Start of Data records

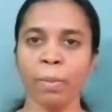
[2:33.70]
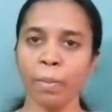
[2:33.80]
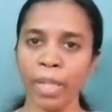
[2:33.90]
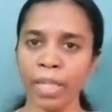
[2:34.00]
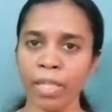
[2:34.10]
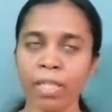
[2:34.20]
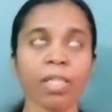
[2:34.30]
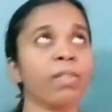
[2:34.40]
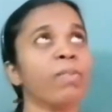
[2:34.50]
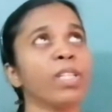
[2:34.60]
But
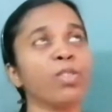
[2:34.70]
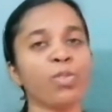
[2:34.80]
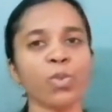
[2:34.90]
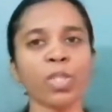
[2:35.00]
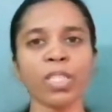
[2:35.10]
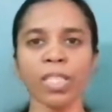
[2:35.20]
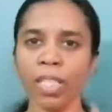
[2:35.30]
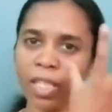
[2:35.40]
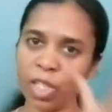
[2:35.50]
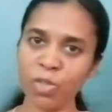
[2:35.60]
when the fruit is
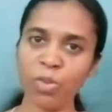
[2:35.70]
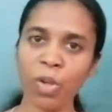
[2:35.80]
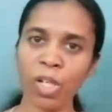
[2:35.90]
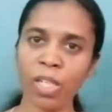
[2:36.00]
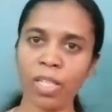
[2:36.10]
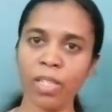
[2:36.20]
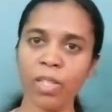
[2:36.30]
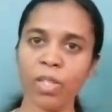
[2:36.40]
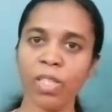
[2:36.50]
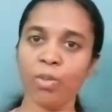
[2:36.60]
ready, it is falling.
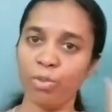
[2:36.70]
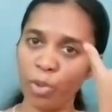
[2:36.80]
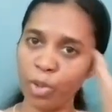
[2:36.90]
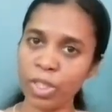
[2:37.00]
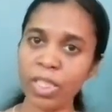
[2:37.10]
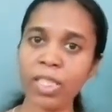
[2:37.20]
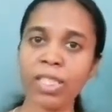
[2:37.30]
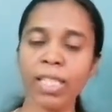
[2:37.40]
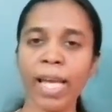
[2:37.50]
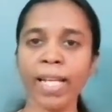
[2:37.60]
The force
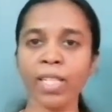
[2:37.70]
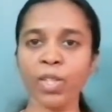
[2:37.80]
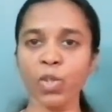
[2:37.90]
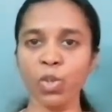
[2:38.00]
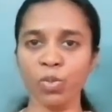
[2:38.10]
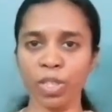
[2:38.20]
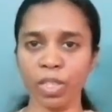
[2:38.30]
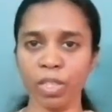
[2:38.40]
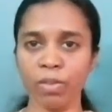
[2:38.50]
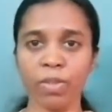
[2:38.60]
is acting
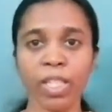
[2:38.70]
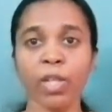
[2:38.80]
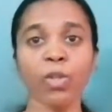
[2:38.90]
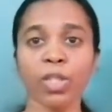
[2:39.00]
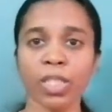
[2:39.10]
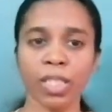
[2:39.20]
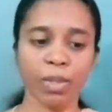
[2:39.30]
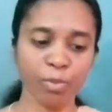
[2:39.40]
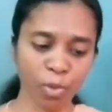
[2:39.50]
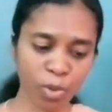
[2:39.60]
over. We cannot see. The
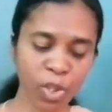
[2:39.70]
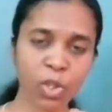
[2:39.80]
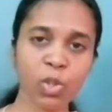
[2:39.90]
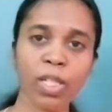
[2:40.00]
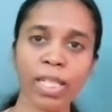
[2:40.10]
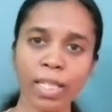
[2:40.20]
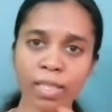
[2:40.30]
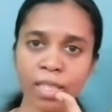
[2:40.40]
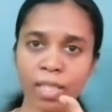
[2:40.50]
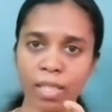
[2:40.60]
force is not
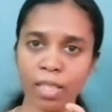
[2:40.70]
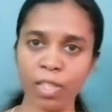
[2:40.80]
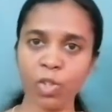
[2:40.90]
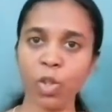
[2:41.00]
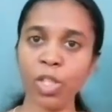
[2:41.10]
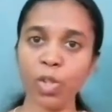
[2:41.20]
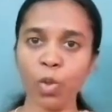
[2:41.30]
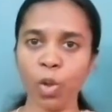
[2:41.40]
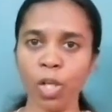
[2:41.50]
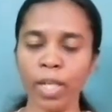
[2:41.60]
touching. It is not
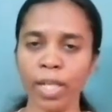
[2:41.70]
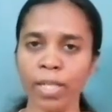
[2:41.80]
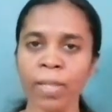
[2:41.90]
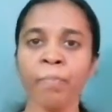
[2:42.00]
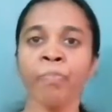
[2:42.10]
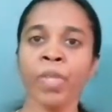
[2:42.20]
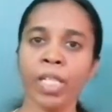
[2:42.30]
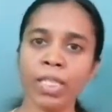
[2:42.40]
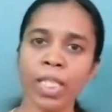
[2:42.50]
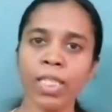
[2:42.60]
in contact.
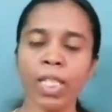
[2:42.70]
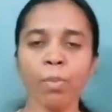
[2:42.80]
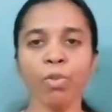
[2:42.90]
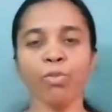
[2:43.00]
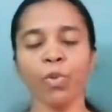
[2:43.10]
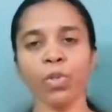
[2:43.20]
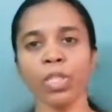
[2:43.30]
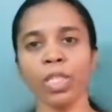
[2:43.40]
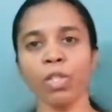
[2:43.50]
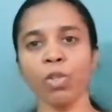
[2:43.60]
Such type of
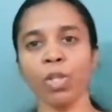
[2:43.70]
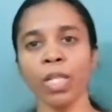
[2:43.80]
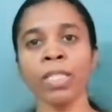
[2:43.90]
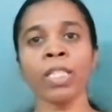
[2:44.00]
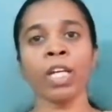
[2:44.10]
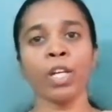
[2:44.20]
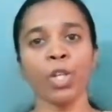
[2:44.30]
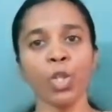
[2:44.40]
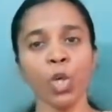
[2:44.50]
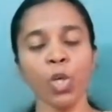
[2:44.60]
forces are known as
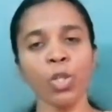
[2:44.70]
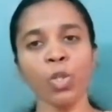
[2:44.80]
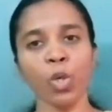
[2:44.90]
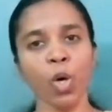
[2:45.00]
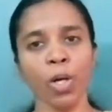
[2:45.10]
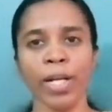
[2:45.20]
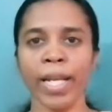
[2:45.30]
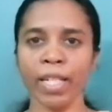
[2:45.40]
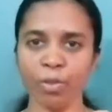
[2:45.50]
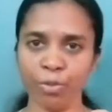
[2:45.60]

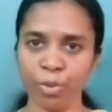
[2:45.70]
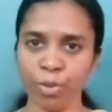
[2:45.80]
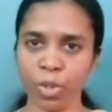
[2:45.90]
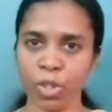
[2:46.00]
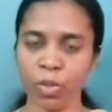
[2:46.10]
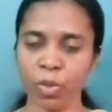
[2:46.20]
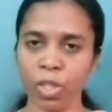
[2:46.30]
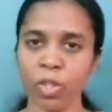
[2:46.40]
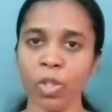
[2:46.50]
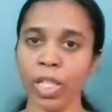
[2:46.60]
non-contact force.
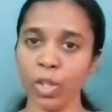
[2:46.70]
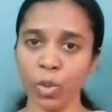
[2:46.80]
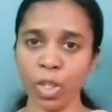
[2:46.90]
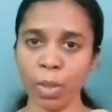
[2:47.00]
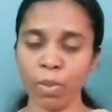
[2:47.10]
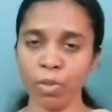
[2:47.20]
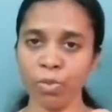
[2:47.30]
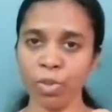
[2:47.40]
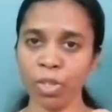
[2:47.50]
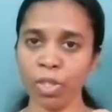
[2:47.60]
Okay, so there are two types of
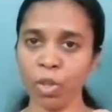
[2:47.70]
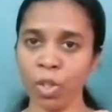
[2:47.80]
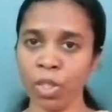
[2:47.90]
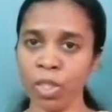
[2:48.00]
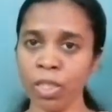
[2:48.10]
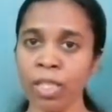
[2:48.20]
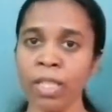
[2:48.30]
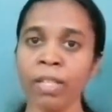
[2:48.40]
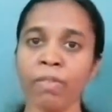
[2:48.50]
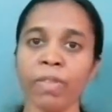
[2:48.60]
forces on this.
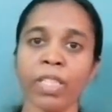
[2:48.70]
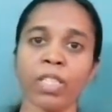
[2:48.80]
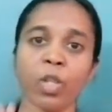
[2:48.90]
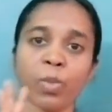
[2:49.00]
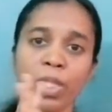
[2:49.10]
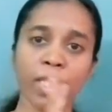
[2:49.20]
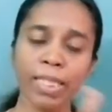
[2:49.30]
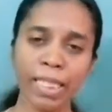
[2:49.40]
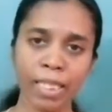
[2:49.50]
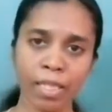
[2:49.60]
Whether the object is
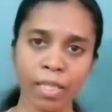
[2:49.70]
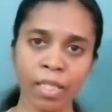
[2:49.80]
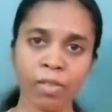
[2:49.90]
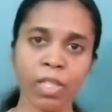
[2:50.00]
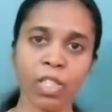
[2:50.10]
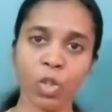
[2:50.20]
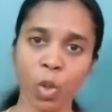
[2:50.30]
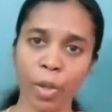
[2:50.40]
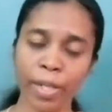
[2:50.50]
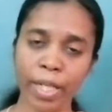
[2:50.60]
in touch, that is
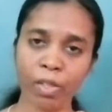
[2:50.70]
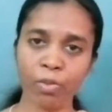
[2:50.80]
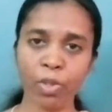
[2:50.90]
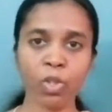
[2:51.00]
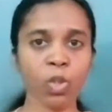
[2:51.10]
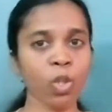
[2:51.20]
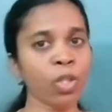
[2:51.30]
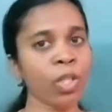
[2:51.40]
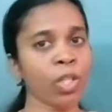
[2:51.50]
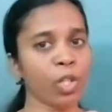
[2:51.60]
contact force,
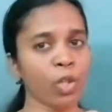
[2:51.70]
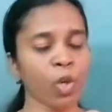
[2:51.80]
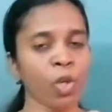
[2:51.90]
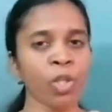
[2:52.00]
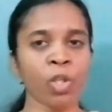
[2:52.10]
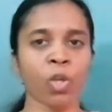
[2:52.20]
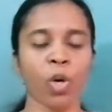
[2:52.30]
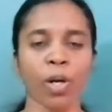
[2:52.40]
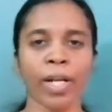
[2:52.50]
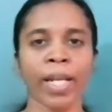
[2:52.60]
or
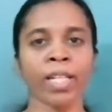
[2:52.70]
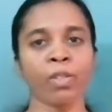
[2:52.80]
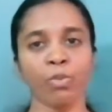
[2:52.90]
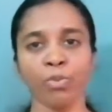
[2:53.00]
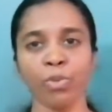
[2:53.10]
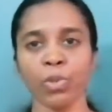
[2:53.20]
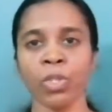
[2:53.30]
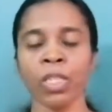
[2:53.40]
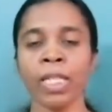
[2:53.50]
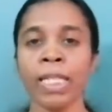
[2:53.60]
non-contact
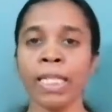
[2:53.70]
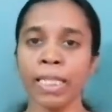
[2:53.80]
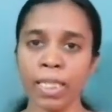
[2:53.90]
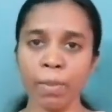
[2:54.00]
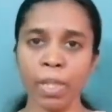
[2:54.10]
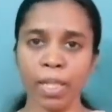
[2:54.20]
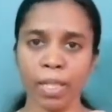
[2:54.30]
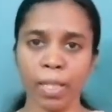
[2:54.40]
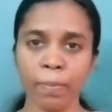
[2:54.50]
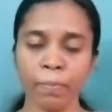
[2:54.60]
force.
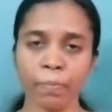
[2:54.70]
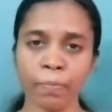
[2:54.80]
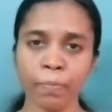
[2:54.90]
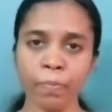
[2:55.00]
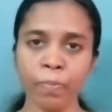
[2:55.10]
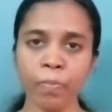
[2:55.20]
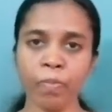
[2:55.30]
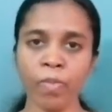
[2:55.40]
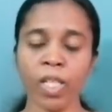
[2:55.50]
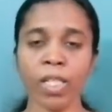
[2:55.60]
Similarly,
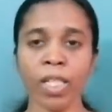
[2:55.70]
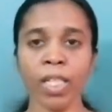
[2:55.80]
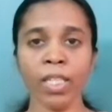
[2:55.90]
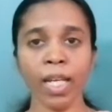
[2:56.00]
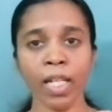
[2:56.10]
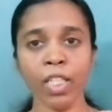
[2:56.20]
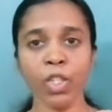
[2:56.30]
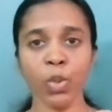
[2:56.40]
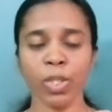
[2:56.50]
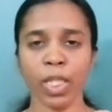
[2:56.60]
there are
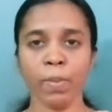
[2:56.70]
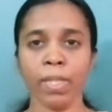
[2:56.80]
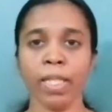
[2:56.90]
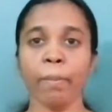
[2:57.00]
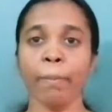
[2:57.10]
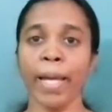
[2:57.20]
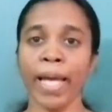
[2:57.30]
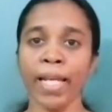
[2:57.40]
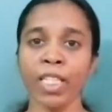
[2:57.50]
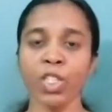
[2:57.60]
other two types like
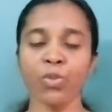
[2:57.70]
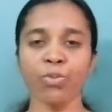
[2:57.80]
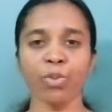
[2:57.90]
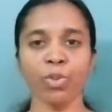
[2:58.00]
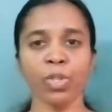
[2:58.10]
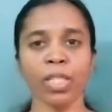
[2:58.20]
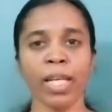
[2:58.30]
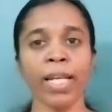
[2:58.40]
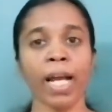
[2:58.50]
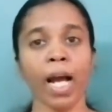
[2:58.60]
balanced force
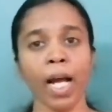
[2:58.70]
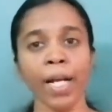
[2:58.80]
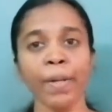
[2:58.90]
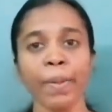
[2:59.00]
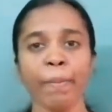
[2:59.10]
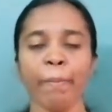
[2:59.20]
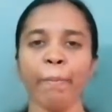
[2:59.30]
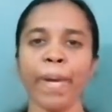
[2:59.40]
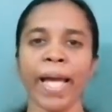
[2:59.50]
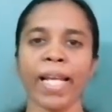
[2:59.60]
and
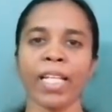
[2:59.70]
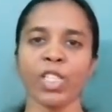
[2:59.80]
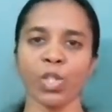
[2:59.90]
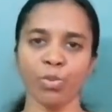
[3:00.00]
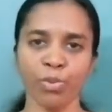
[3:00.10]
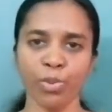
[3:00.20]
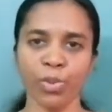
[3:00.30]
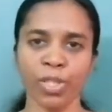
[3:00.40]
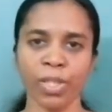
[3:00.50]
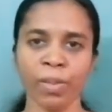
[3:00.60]
unbalanced
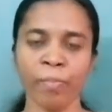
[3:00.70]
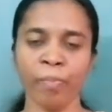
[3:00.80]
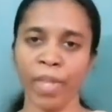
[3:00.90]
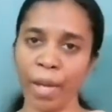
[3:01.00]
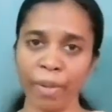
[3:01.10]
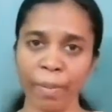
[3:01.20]
force. Now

End of Data records

Directions for this task:
Write out the records above exactly. Pictures do not belong in the copy.

Written response:
[2:33.70]
[2:33.80]
[2:33.90]
[2:34.00]
[2:34.10]
[2:34.20]
[2:34.30]
[2:34.40]
[2:34.50]
[2:34.60]
But
[2:34.70]
[2:34.80]
[2:34.90]
[2:35.00]
[2:35.10]
[2:35.20]
[2:35.30]
[2:35.40]
[2:35.50]
[2:35.60]
when the fruit is
[2:35.70]
[2:35.80]
[2:35.90]
[2:36.00]
[2:36.10]
[2:36.20]
[2:36.30]
[2:36.40]
[2:36.50]
[2:36.60]
ready, it is falling.
[2:36.70]
[2:36.80]
[2:36.90]
[2:37.00]
[2:37.10]
[2:37.20]
[2:37.30]
[2:37.40]
[2:37.50]
[2:37.60]
The force
[2:37.70]
[2:37.80]
[2:37.90]
[2:38.00]
[2:38.10]
[2:38.20]
[2:38.30]
[2:38.40]
[2:38.50]
[2:38.60]
is acting
[2:38.70]
[2:38.80]
[2:38.90]
[2:39.00]
[2:39.10]
[2:39.20]
[2:39.30]
[2:39.40]
[2:39.50]
[2:39.60]
over. We cannot see. The
[2:39.70]
[2:39.80]
[2:39.90]
[2:40.00]
[2:40.10]
[2:40.20]
[2:40.30]
[2:40.40]
[2:40.50]
[2:40.60]
force is not
[2:40.70]
[2:40.80]
[2:40.90]
[2:41.00]
[2:41.10]
[2:41.20]
[2:41.30]
[2:41.40]
[2:41.50]
[2:41.60]
touching. It is not
[2:41.70]
[2:41.80]
[2:41.90]
[2:42.00]
[2:42.10]
[2:42.20]
[2:42.30]
[2:42.40]
[2:42.50]
[2:42.60]
in contact.
[2:42.70]
[2:42.80]
[2:42.90]
[2:43.00]
[2:43.10]
[2:43.20]
[2:43.30]
[2:43.40]
[2:43.50]
[2:43.60]
Such type of
[2:43.70]
[2:43.80]
[2:43.90]
[2:44.00]
[2:44.10]
[2:44.20]
[2:44.30]
[2:44.40]
[2:44.50]
[2:44.60]
forces are known as
[2:44.70]
[2:44.80]
[2:44.90]
[2:45.00]
[2:45.10]
[2:45.20]
[2:45.30]
[2:45.40]
[2:45.50]
[2:45.60]

[2:45.70]
[2:45.80]
[2:45.90]
[2:46.00]
[2:46.10]
[2:46.20]
[2:46.30]
[2:46.40]
[2:46.50]
[2:46.60]
non-contact force.
[2:46.70]
[2:46.80]
[2:46.90]
[2:47.00]
[2:47.10]
[2:47.20]
[2:47.30]
[2:47.40]
[2:47.50]
[2:47.60]
Okay, so there are two types of
[2:47.70]
[2:47.80]
[2:47.90]
[2:48.00]
[2:48.10]
[2:48.20]
[2:48.30]
[2:48.40]
[2:48.50]
[2:48.60]
forces on this.
[2:48.70]
[2:48.80]
[2:48.90]
[2:49.00]
[2:49.10]
[2:49.20]
[2:49.30]
[2:49.40]
[2:49.50]
[2:49.60]
Whether the object is
[2:49.70]
[2:49.80]
[2:49.90]
[2:50.00]
[2:50.10]
[2:50.20]
[2:50.30]
[2:50.40]
[2:50.50]
[2:50.60]
in touch, that is
[2:50.70]
[2:50.80]
[2:50.90]
[2:51.00]
[2:51.10]
[2:51.20]
[2:51.30]
[2:51.40]
[2:51.50]
[2:51.60]
contact force,
[2:51.70]
[2:51.80]
[2:51.90]
[2:52.00]
[2:52.10]
[2:52.20]
[2:52.30]
[2:52.40]
[2:52.50]
[2:52.60]
or
[2:52.70]
[2:52.80]
[2:52.90]
[2:53.00]
[2:53.10]
[2:53.20]
[2:53.30]
[2:53.40]
[2:53.50]
[2:53.60]
non-contact
[2:53.70]
[2:53.80]
[2:53.90]
[2:54.00]
[2:54.10]
[2:54.20]
[2:54.30]
[2:54.40]
[2:54.50]
[2:54.60]
force.
[2:54.70]
[2:54.80]
[2:54.90]
[2:55.00]
[2:55.10]
[2:55.20]
[2:55.30]
[2:55.40]
[2:55.50]
[2:55.60]
Similarly,
[2:55.70]
[2:55.80]
[2:55.90]
[2:56.00]
[2:56.10]
[2:56.20]
[2:56.30]
[2:56.40]
[2:56.50]
[2:56.60]
there are
[2:56.70]
[2:56.80]
[2:56.90]
[2:57.00]
[2:57.10]
[2:57.20]
[2:57.30]
[2:57.40]
[2:57.50]
[2:57.60]
other two types like
[2:57.70]
[2:57.80]
[2:57.90]
[2:58.00]
[2:58.10]
[2:58.20]
[2:58.30]
[2:58.40]
[2:58.50]
[2:58.60]
balanced force
[2:58.70]
[2:58.80]
[2:58.90]
[2:59.00]
[2:59.10]
[2:59.20]
[2:59.30]
[2:59.40]
[2:59.50]
[2:59.60]
and
[2:59.70]
[2:59.80]
[2:59.90]
[3:00.00]
[3:00.10]
[3:00.20]
[3:00.30]
[3:00.40]
[3:00.50]
[3:00.60]
unbalanced
[3:00.70]
[3:00.80]
[3:00.90]
[3:01.00]
[3:01.10]
[3:01.20]
force. Now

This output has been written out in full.